## Working data

================

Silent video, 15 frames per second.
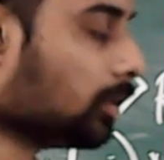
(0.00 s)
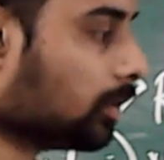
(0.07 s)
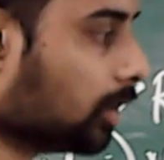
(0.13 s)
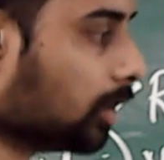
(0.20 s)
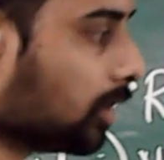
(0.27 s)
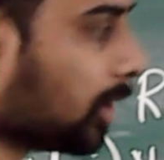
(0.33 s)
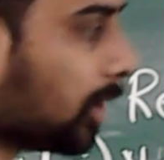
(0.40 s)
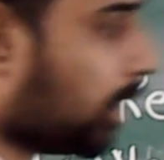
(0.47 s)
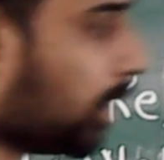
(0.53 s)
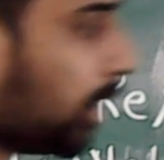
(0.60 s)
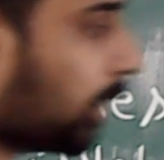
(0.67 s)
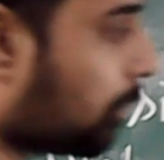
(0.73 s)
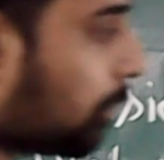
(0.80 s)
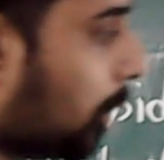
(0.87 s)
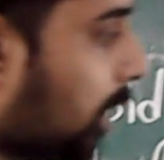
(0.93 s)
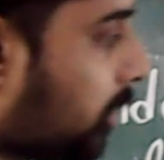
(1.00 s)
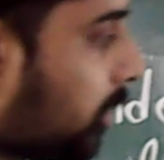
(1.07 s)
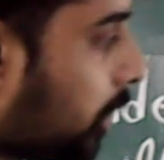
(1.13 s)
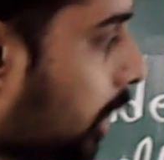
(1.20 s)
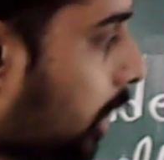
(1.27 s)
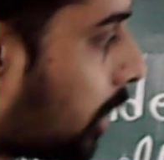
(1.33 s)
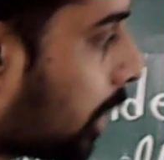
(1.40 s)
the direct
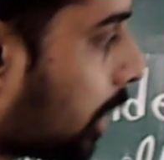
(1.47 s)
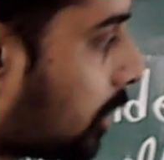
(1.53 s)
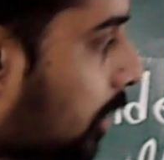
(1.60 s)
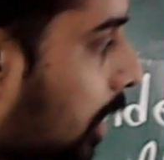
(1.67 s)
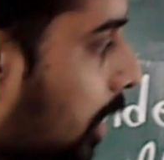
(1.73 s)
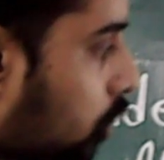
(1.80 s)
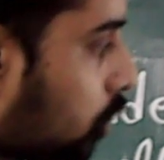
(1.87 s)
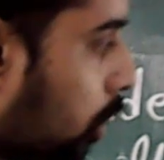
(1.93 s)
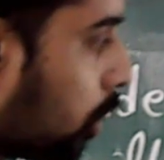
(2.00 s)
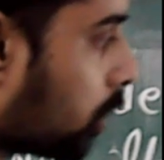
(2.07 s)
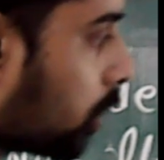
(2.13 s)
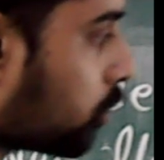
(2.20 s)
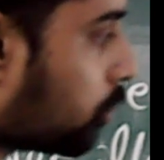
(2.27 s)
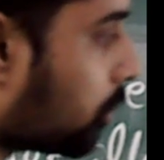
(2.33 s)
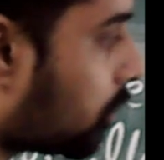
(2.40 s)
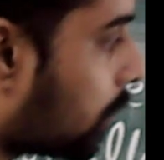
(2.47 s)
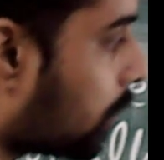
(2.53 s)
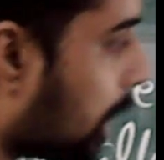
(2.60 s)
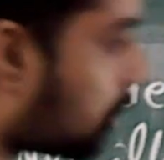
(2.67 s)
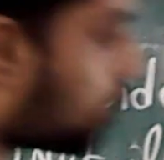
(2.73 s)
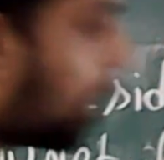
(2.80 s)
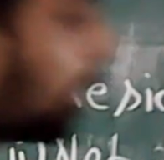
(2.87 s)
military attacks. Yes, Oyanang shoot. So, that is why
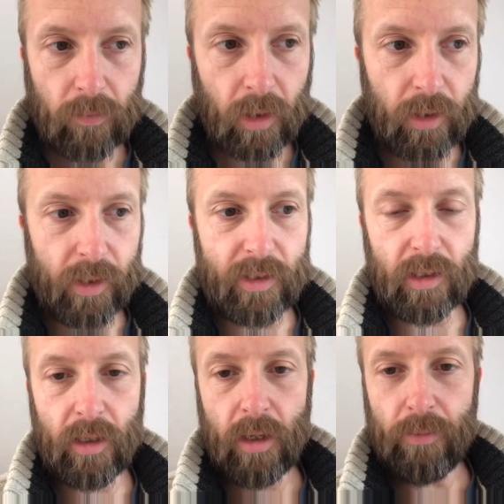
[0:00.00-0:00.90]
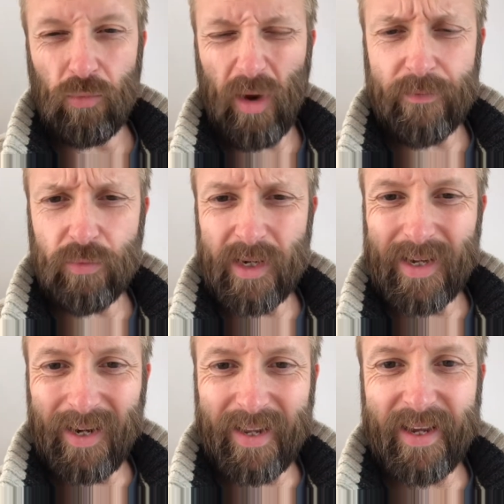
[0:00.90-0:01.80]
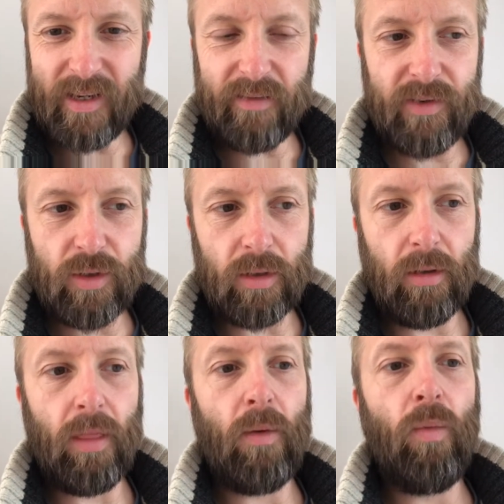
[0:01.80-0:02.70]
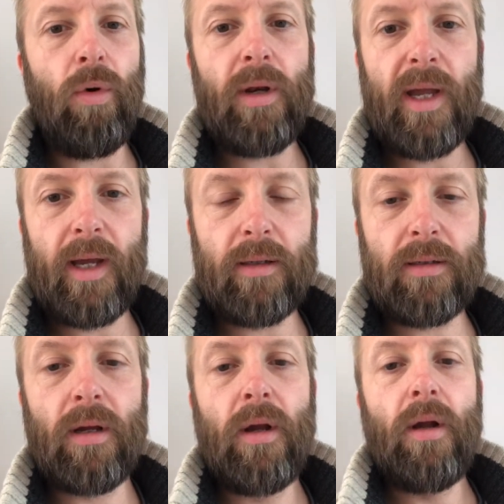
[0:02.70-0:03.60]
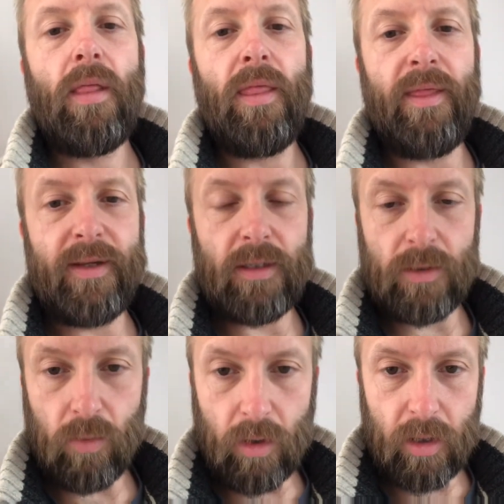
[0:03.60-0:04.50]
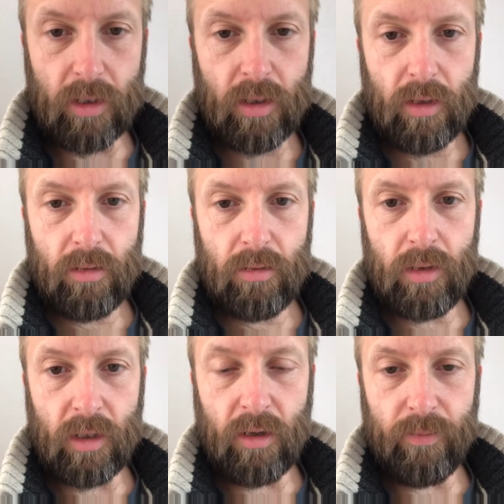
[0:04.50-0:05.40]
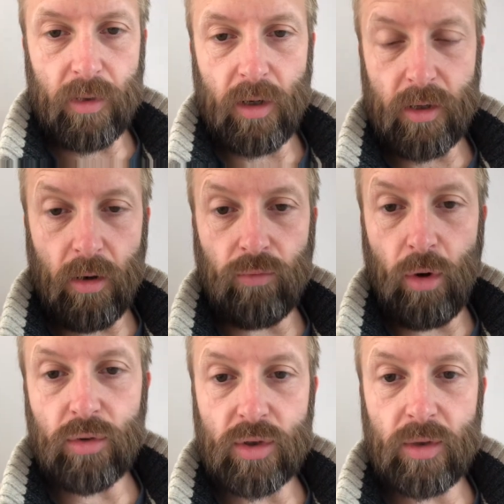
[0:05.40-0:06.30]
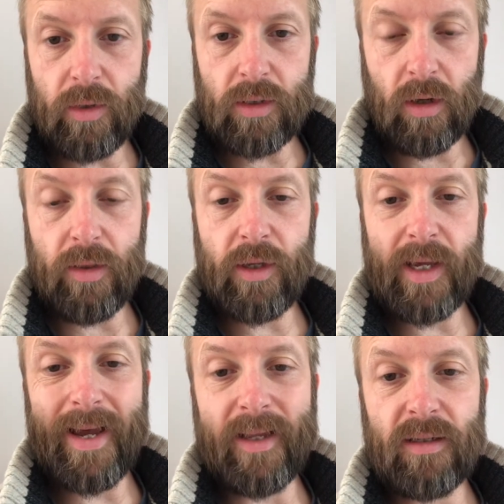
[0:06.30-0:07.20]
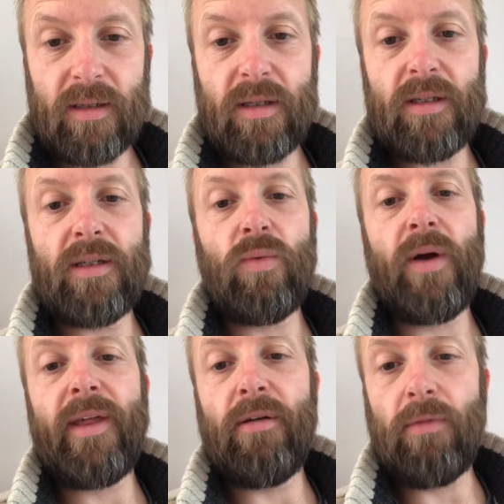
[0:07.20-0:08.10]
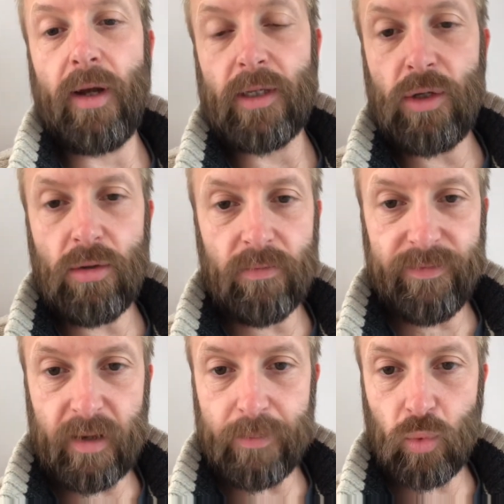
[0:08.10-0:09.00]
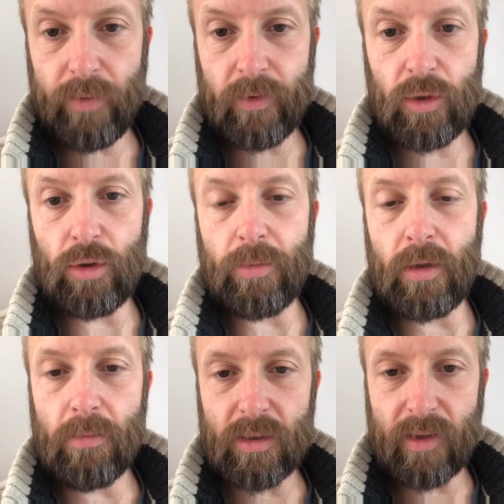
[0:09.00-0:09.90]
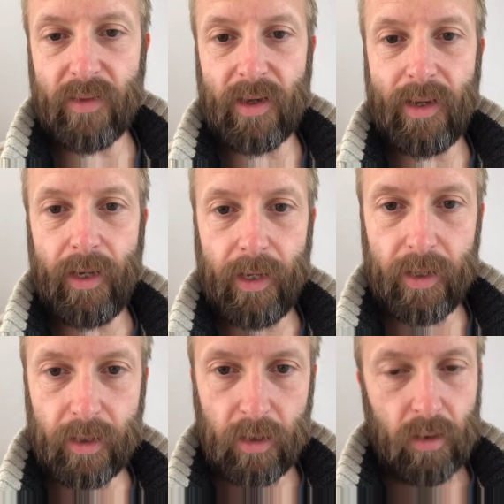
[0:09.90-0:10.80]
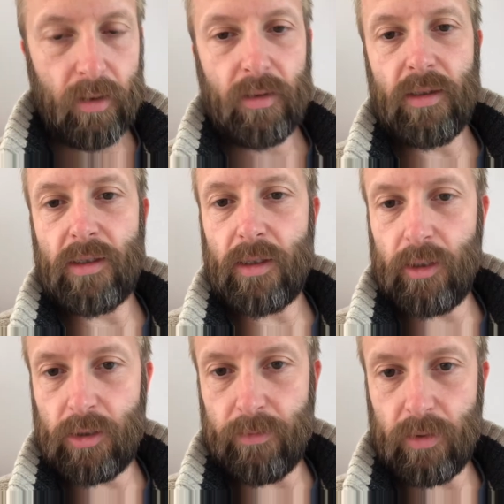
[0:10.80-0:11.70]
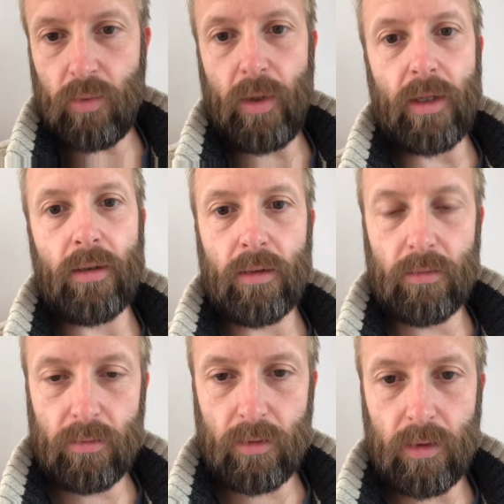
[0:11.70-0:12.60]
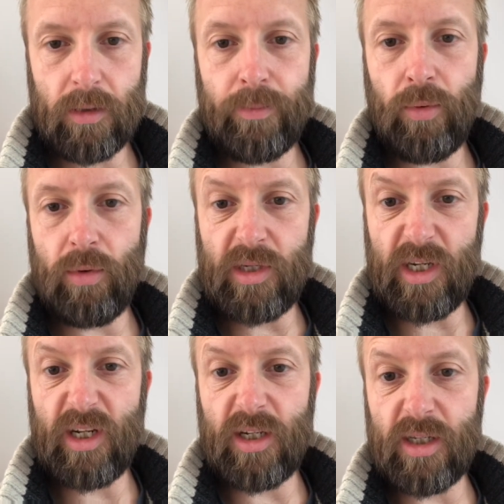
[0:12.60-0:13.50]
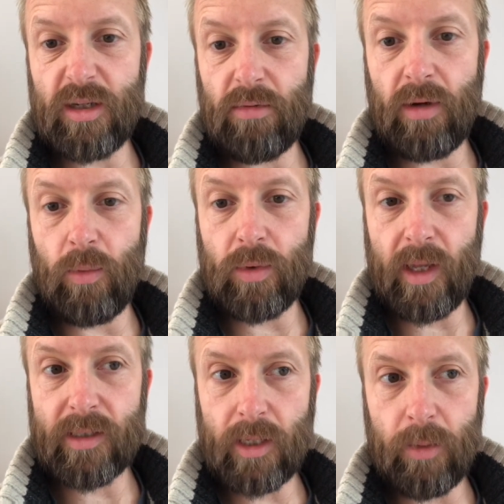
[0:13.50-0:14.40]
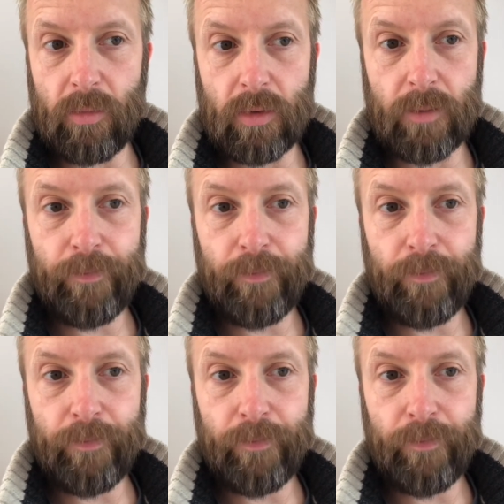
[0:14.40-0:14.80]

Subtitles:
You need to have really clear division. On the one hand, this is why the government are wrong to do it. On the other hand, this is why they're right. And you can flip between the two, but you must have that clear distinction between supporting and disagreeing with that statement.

================

## Problem details
No picture should be included when the data are set down again exactly.

## Problem solution
Silent video, 15 frames per second.
(0.00 s)
(0.07 s)
(0.13 s)
(0.20 s)
(0.27 s)
(0.33 s)
(0.40 s)
(0.47 s)
(0.53 s)
(0.60 s)
(0.67 s)
(0.73 s)
(0.80 s)
(0.87 s)
(0.93 s)
(1.00 s)
(1.07 s)
(1.13 s)
(1.20 s)
(1.27 s)
(1.33 s)
(1.40 s)
the direct
(1.47 s)
(1.53 s)
(1.60 s)
(1.67 s)
(1.73 s)
(1.80 s)
(1.87 s)
(1.93 s)
(2.00 s)
(2.07 s)
(2.13 s)
(2.20 s)
(2.27 s)
(2.33 s)
(2.40 s)
(2.47 s)
(2.53 s)
(2.60 s)
(2.67 s)
(2.73 s)
(2.80 s)
(2.87 s)
military attacks. Yes, Oyanang shoot. So, that is why
[0:00.00-0:00.90]
[0:00.90-0:01.80]
[0:01.80-0:02.70]
[0:02.70-0:03.60]
[0:03.60-0:04.50]
[0:04.50-0:05.40]
[0:05.40-0:06.30]
[0:06.30-0:07.20]
[0:07.20-0:08.10]
[0:08.10-0:09.00]
[0:09.00-0:09.90]
[0:09.90-0:10.80]
[0:10.80-0:11.70]
[0:11.70-0:12.60]
[0:12.60-0:13.50]
[0:13.50-0:14.40]
[0:14.40-0:14.80]

Subtitles:
You need to have really clear division. On the one hand, this is why the government are wrong to do it. On the other hand, this is why they're right. And you can flip between the two, but you must have that clear distinction between supporting and disagreeing with that statement.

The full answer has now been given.